-- Try it --
From the entries below, please output exactly the lines starting at the one containing "[10:34.48-10:35.48]" and ending at the one containing "[0:03.60-0:03.95]", both included.

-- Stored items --
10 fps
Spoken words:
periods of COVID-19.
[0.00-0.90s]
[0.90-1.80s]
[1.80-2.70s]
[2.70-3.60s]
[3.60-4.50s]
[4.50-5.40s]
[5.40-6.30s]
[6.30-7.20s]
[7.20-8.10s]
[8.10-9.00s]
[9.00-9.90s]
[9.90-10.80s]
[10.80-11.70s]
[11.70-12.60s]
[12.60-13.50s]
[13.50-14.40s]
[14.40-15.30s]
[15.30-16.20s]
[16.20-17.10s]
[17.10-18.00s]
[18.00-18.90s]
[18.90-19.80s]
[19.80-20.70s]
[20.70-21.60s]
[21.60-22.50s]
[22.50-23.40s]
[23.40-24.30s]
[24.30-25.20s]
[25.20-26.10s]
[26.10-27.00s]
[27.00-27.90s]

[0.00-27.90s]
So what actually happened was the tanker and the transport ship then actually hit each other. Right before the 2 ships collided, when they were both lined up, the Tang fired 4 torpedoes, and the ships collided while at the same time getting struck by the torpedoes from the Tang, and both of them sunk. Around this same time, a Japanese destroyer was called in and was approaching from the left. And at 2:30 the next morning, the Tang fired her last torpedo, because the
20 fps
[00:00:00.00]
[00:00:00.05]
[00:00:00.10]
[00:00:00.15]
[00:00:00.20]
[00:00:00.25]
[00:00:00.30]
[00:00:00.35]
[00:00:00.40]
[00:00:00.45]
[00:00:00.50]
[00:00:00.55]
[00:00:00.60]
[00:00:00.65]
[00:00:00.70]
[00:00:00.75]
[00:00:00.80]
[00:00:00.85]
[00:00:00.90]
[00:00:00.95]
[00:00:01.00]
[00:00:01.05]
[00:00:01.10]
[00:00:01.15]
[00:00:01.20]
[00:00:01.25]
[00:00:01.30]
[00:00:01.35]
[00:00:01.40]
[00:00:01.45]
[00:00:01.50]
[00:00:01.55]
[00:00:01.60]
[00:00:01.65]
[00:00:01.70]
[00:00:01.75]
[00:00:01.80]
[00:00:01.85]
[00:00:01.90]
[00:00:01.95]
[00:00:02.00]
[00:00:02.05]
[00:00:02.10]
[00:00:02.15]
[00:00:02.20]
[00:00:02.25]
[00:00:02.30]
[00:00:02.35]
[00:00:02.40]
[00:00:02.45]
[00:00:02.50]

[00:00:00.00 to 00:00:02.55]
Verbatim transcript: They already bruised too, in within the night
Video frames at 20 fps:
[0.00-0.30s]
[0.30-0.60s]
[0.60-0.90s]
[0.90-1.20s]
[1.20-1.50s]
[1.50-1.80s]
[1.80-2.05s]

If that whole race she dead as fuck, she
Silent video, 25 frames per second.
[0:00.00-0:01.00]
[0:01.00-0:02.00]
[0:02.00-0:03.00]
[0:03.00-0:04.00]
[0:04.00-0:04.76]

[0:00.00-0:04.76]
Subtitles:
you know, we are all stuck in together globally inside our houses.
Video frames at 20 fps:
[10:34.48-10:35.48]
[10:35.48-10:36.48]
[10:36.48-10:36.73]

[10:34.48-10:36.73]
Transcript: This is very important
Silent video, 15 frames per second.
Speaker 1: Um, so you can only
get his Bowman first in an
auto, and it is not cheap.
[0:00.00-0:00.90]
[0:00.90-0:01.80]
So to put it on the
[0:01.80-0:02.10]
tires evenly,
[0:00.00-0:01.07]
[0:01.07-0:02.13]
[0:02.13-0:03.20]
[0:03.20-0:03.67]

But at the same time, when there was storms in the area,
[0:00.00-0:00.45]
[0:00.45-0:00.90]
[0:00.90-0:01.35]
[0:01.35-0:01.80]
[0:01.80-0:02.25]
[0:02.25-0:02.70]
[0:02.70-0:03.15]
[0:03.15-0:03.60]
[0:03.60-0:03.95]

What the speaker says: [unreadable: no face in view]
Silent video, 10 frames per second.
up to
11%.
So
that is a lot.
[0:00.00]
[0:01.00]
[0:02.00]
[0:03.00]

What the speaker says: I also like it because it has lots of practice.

-- Your solution --
[10:34.48-10:35.48]
[10:35.48-10:36.48]
[10:36.48-10:36.73]

[10:34.48-10:36.73]
Transcript: This is very important
Silent video, 15 frames per second.
Speaker 1: Um, so you can only
get his Bowman first in an
auto, and it is not cheap.
[0:00.00-0:00.90]
[0:00.90-0:01.80]
So to put it on the
[0:01.80-0:02.10]
tires evenly,
[0:00.00-0:01.07]
[0:01.07-0:02.13]
[0:02.13-0:03.20]
[0:03.20-0:03.67]

But at the same time, when there was storms in the area,
[0:00.00-0:00.45]
[0:00.45-0:00.90]
[0:00.90-0:01.35]
[0:01.35-0:01.80]
[0:01.80-0:02.25]
[0:02.25-0:02.70]
[0:02.70-0:03.15]
[0:03.15-0:03.60]
[0:03.60-0:03.95]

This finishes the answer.